De acordo com a Prefeitura de Teresina, já está sendo realizado um levantamento sobre a situação das casas das famílias desabrigadas, para saber se vão ser demolidas, realizados reparos ou uma nova construção.

"Todas as moradias abaixo da cota de inundação serão demolidas por apresentarem risco absoluto. As casas que estão acima da cota de inundação serão avaliadas para saber se há condições de receber as famílias de volta. Certamente, algumas delas passarão por reparos", informou.

A prefeitura disse ainda que a demora acontece porque após o levantamento, deve ser realizada uma licitação, com o cumprimento dos prazos legais.

Segundo a prefeitura, com o retorno das aulas presenciais, 36 famílias que estão acolhidas em três escolas deverão sair desses locais e serão encaminhadas para outros prédios.

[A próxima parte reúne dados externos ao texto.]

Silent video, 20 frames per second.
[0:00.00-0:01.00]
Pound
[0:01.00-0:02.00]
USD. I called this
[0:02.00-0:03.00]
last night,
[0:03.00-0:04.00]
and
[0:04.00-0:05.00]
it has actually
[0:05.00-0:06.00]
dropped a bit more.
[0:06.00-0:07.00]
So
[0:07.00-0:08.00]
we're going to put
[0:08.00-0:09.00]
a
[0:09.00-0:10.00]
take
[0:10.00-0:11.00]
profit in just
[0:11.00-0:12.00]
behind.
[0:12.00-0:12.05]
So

"Tais mudanças de prédios são formas emergenciais de enfrentamento as situações de desabrigamento, causado pelas chuvas este ano e medidas efetivas estão sendo estudadas", informou a prefeitura.

Nota da Semduh

Atualmente, estamos com 775 famílias acolhidas. Apenas 10% estão nas escolas. O restante está no Programa Cidade Solidária.

As escolas precisam ser liberadas para as aulas presenciais. Para que isso aconteça, a Prefeitura de Teresina está fazendo um levantamento das moradias deixadas no período das enchentes. 

Todas as moradias abaixo da cota de inundação serão demolidas por apresentarem risco absoluto. As casas que estão acima da cota de inundação serão avaliadas para saber se há condições de receber as famílias de volta. 

Certamente, algumas delas passarão por reparos. 

As famílias que não podem retornar para suas casas receberão moradias definitivas. A PMT está dando andamento a projetos habitacionais nas zonas Norte e Sul para a construção das moradias.

Porém, a construção passa por licitação e os prazos legais devem ser cumpridos, por isso existe demora. 

Mas o processo é contínuo e o Prefeito Dr. Pessoa está garante que entregará essas moradias o mais breve possível.

 

Nota da Semcaspi

A Secretaria Municipal de Cidadania, Assistência Social e Políticas Integradas (Semcaspi) reforça que, atualmente, a Prefeitura Municipal de Teresina (PMT) tem acolhido em seis espaços as 56 famílias, que moravam em áreas de risco. 

No entanto, devido a necessidade de acontecer aulas presenciais, as 36 famílias que estão acolhidas em três escolas deverão mudar de prédio. A previsão é que até a próxima semana as famílias sejam acolhidas em outros prédios.


Na segunda-feira (4), iniciou a conscientização e conversação com as 36 famílias. As que estão acolhidas: Escola Municipal Minha Casa; Escola Municipal Nova Brasília e Escola Municipal Domingos Afonso Mafrense. Como sugestão, foram apontados dois espaços: O CEU Norte e o Centro de Convivência NAI Wall Ferraz, que ficam também na zona Norte. Um terceiro lugar, no caso a sede do Clube Comunitário, está sendo negociado como uma outra proposta. 


A Semcaspi afirma que tais mudanças de prédios são formas emergenciais de enfrentamento as situações de desabrigamento, causado pelas chuvas este ano e medidas efetivas estão sendo estudadas pela Prefeitura Municipal de Teresina e pela Secretaria Municipal de Habitação (Semduh).